La vida se va tejiendo de instantes, a cada segundo, sin parar. A veces, esos instantes son aderezados por sustancias especiales que se entretejen con ellos, que se funden en la hilatura y le dan color para ir formando poco a poco el lienzo completo de una existencia.
The Police ha estado a mi lado durante mis últimos veinte años, filtrándose con cada canción en mi lienzo particular y aportando una y otra vez colores y significados distintos, porque no es lo mismo Message in a bottle a los catorce que a los veinticuatro que a los treinta y cuatro; ni King of pain soltera que casada y madre de dos hijos; ni Reggatta de blanc imitada guturalmente por mi hija a los once meses de edad que cantada por mí un millón de veces en el auto a tope de volumen.

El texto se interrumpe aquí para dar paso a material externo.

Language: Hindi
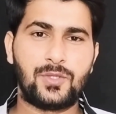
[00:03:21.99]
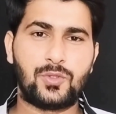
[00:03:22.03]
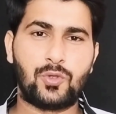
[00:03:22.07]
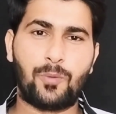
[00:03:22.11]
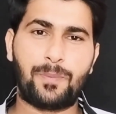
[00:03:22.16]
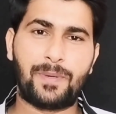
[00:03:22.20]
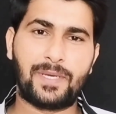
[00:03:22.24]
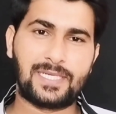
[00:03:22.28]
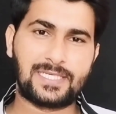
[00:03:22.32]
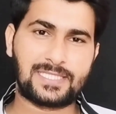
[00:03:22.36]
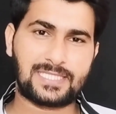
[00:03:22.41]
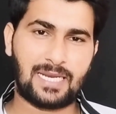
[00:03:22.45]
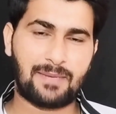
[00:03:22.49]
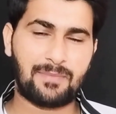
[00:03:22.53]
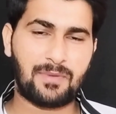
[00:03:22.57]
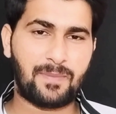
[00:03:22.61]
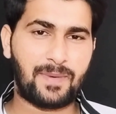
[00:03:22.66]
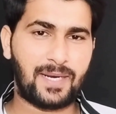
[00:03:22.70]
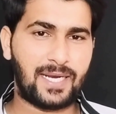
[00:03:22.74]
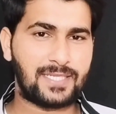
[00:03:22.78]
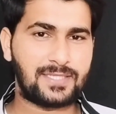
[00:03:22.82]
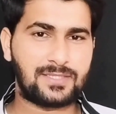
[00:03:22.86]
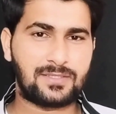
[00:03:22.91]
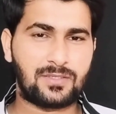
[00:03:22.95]
तो फिर
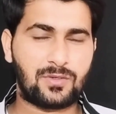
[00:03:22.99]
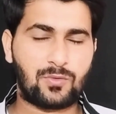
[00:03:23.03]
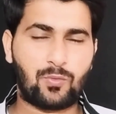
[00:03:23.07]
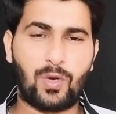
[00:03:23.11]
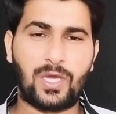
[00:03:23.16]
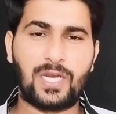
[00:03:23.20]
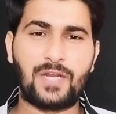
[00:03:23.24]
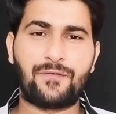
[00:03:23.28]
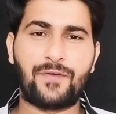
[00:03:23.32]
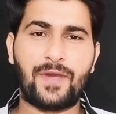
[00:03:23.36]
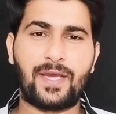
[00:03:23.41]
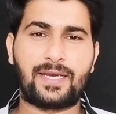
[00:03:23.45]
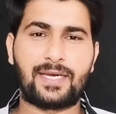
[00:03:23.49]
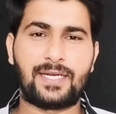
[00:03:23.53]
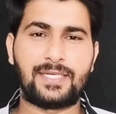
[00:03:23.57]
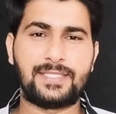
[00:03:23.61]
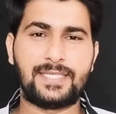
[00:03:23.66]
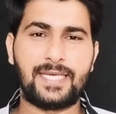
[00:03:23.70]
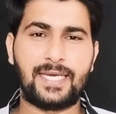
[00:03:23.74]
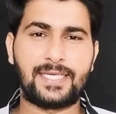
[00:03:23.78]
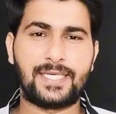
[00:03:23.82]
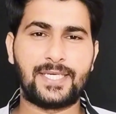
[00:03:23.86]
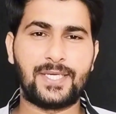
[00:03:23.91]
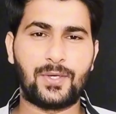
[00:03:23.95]
इस्लामाबाद क्वालिफाई कर
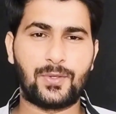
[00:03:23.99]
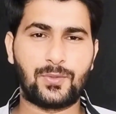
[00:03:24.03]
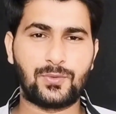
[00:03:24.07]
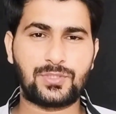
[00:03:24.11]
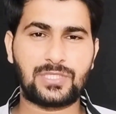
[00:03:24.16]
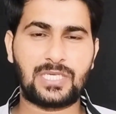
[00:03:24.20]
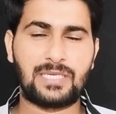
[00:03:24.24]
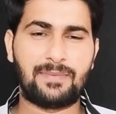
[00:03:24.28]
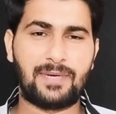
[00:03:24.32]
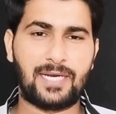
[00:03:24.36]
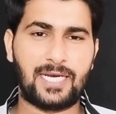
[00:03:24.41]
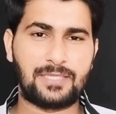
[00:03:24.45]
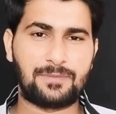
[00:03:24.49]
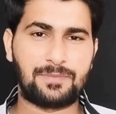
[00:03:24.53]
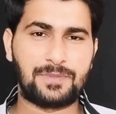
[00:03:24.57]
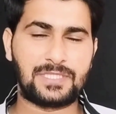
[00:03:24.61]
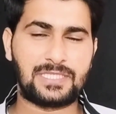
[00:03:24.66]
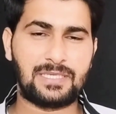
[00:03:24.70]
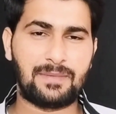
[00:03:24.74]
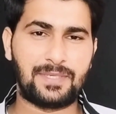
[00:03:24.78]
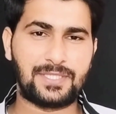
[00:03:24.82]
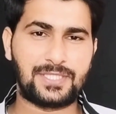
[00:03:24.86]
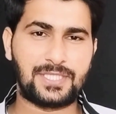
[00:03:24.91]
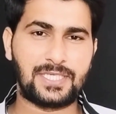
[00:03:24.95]
जाएगी और उसके बाद
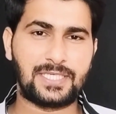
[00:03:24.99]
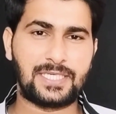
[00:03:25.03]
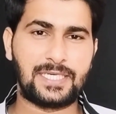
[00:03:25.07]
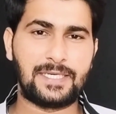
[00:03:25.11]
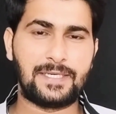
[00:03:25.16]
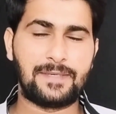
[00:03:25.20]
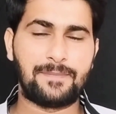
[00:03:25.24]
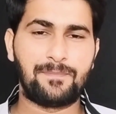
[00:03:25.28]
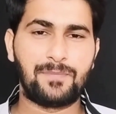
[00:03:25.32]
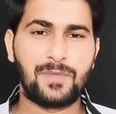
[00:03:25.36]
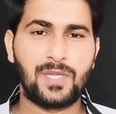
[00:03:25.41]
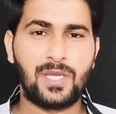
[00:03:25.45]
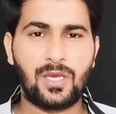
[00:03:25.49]
पीछे बचेगी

Hace dos noches Sting, Andy y Stewart fueron capaces de fusionar cientos, tal vez miles de momentos, de sentimientos, de dolores, de recuerdos, de decepciones, de alegrías y triunfos y sueños y llantos y besos y miedos y primeras y últimas veces; en poco más de cien minutos de un despliegue artístico excepcional a escasos treinta metros de mis incrédulos ojos y agradecidos oídos; una fusión de tal magnitud que me licuó el alma y me la volvió lágrimas.
Lo que esos tres hicieron por y para mí no fue sólo música, fue una regresión, una catarsis, un hervidero de entrañas... una explosión de color.